Une partie de cette exploitation semble être liée à une tension inhérente entre altruisme et revenus dans ce secteur. Dès qu’ils franchissent la porte, les donneurs sont submergés d’images marketing d’adultes et d’enfants souriants, des étrangers sans visage qui bénéficient de médicaments salvateurs fabriqués à partir de leur plasma. (...)

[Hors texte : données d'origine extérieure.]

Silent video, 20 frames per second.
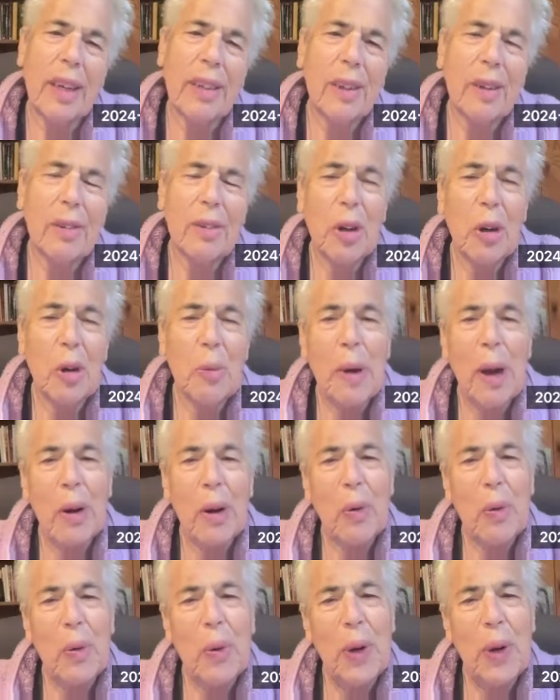don't know
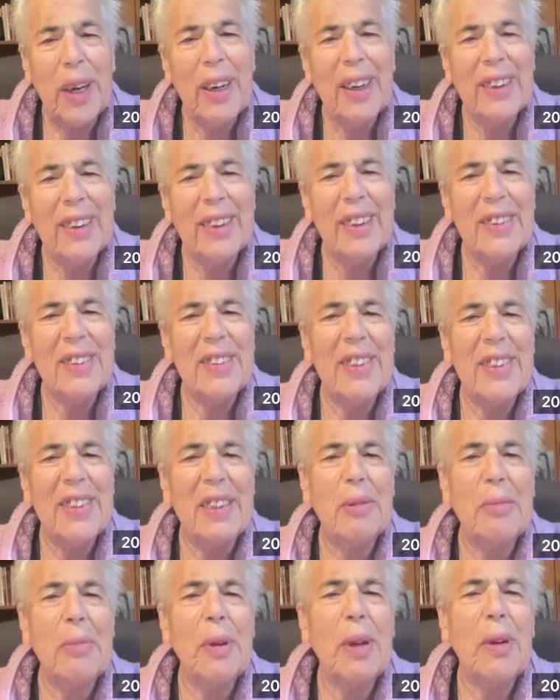about quick. It doesn't
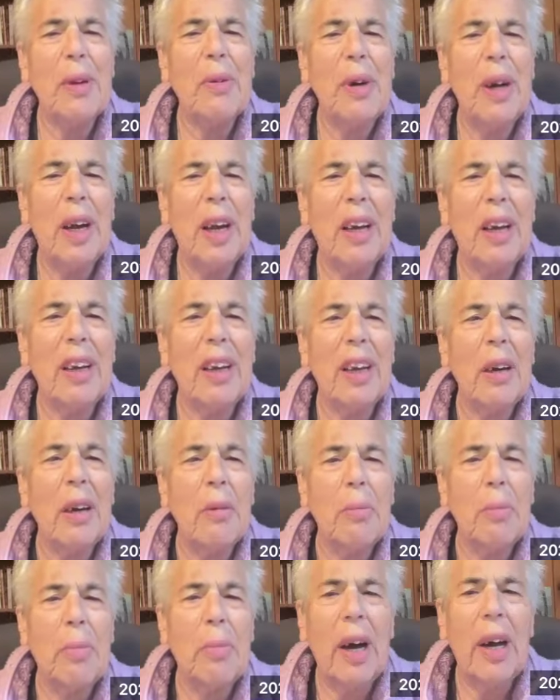need to be quick.
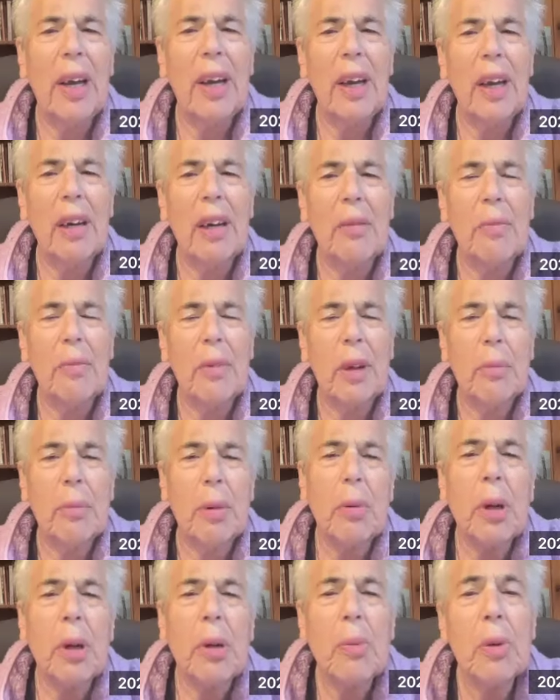
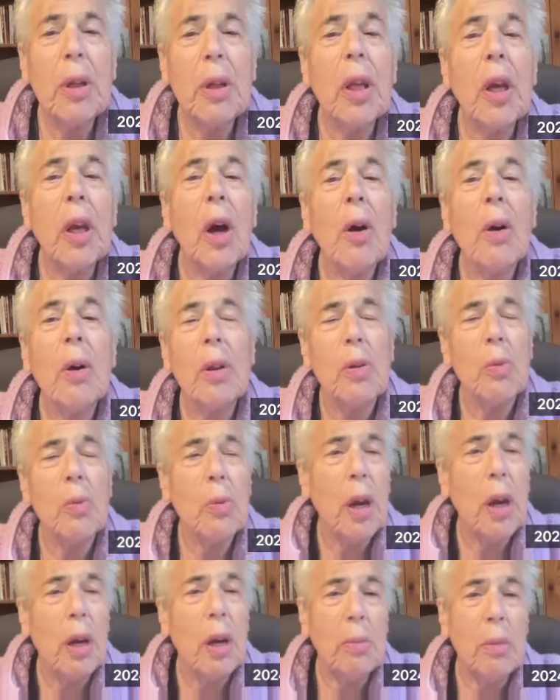But we really are in the
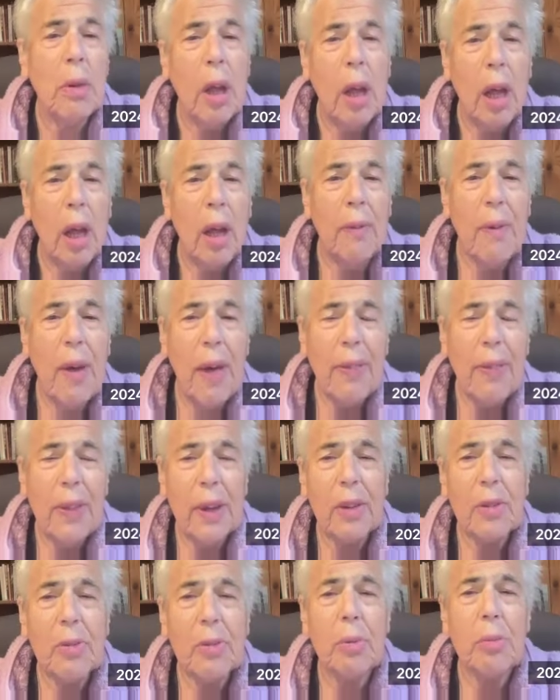realm of
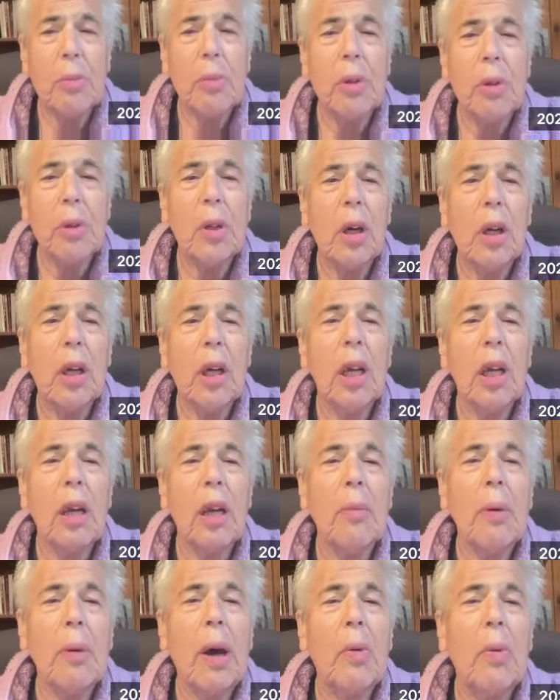ethics when we're talking
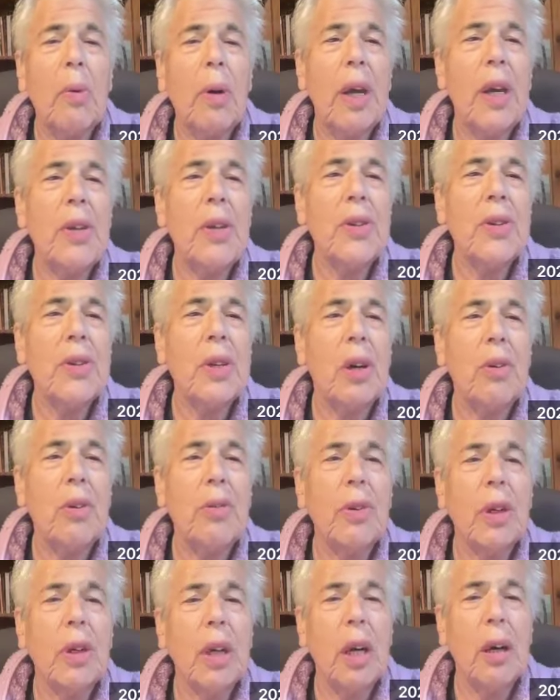about ways to
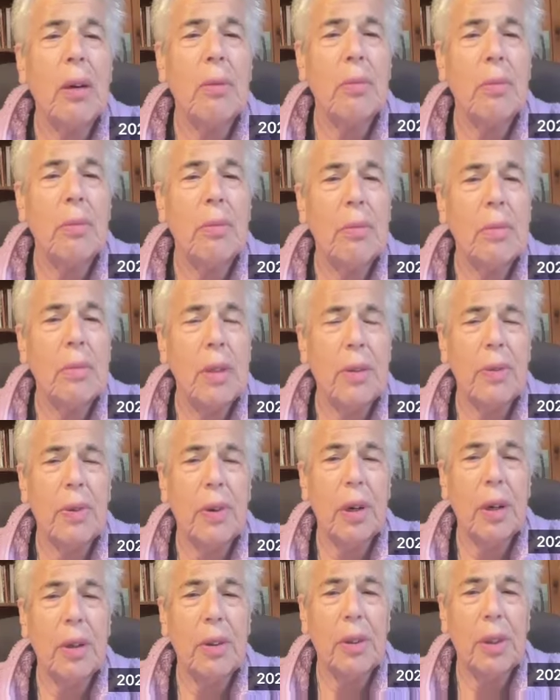overcome
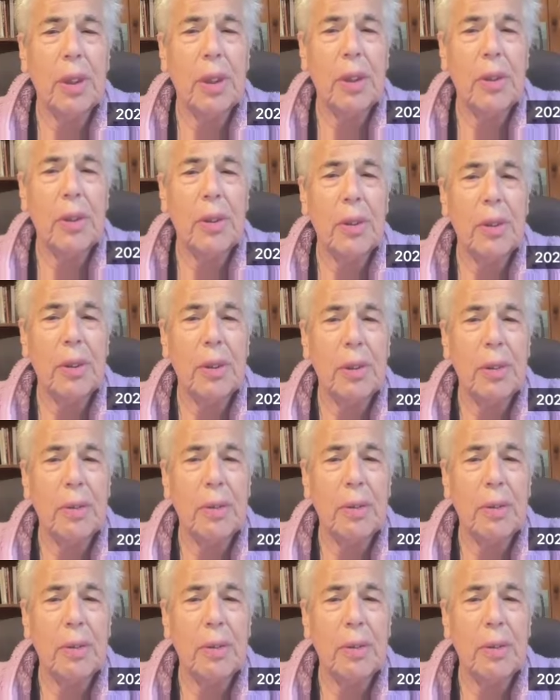difficulties.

La transaction monétaire autour du don de plasma « repose sur un mythe selon lequel la plupart des gens vendent leur plasma pour aider des gens comme moi, et non principalement pour l’argent qu’ils gagnent en le faisant », écrit McLaughlin. Mais son enquête confirme qu’il s’agit d’une supercherie : parmi la centaine de donneurs interrogés par McLaughlin, aucun ne donne de plasma par humanisme, tous le font car ils ont besoin d’argent. Certes, l’argent du don de plasma n’est pas suffisant pour constituer un revenu complet, du moins aux États-Unis, mais il permet de compléter un salaire, d’aider à payer son loyer ou à rembourser un prêt étudiant. Parfois, il permet aussi d’accéder aux petits luxes que les gens ne peuvent pas se permettre autrement, comme des vacances.
Les mexicains désargentés, cible de choix (...)
Considérer le don de plasma comme un travail peut choquer. Mais après tout, il ne s’agit que d’une des nombreuses façons légales, voire encouragées, de vendre des parties de son corps aux Etats-Unis. (...)
L’altruisme et le don non rémunéré paraissent un horizon encore plus lointain pour les Etats-Unis que la constitution d’une sorte de syndicat de donneurs. Pour McLaughlin, le don altruiste suppose que les besoins fondamentaux soient satisfaits, sinon les donneurs seront rares. Par pessimisme, McLaughlin ne pense pas qu’une protection sociale digne de ce nom émerge aux Etats-Unis et permette d’adopter le modèle français du don non rémunéré, raison pour laquelle elle plaide pour l’alliance des donneurs face aux laboratoires. Cela permettrait au moins de mieux préserver leur santé, dont sont peu soucieuses les entreprises pharmaceutiques, malgré tous les posters de patients radieux dont elles décorent leurs cliniques.